━━━ Record extracts
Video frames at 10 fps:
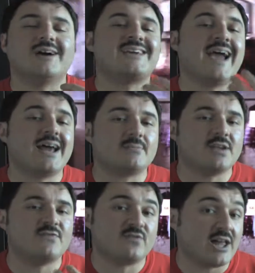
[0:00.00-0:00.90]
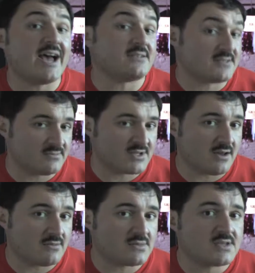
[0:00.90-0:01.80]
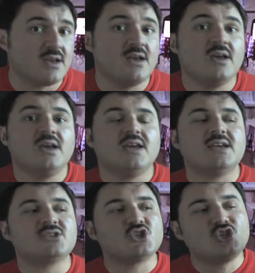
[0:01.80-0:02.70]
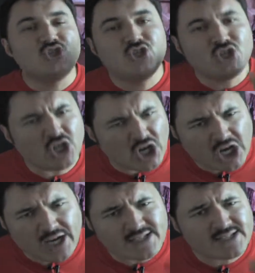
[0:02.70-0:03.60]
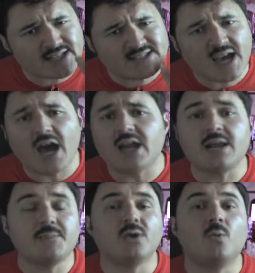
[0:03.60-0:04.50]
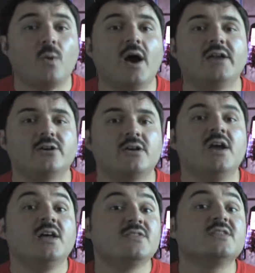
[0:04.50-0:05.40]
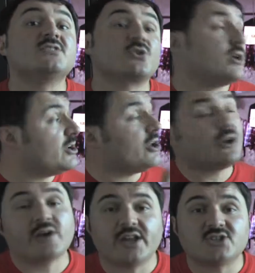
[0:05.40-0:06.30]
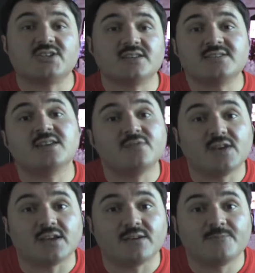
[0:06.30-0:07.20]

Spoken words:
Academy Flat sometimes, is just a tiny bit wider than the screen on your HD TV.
━━━━━━
Problem description: Wherever a picture appears in the records, omit it, and transcribe everything else exactly.

Response box:
Video frames at 10 fps:
[0:00.00-0:00.90]
[0:00.90-0:01.80]
[0:01.80-0:02.70]
[0:02.70-0:03.60]
[0:03.60-0:04.50]
[0:04.50-0:05.40]
[0:05.40-0:06.30]
[0:06.30-0:07.20]

Spoken words:
Academy Flat sometimes, is just a tiny bit wider than the screen on your HD TV.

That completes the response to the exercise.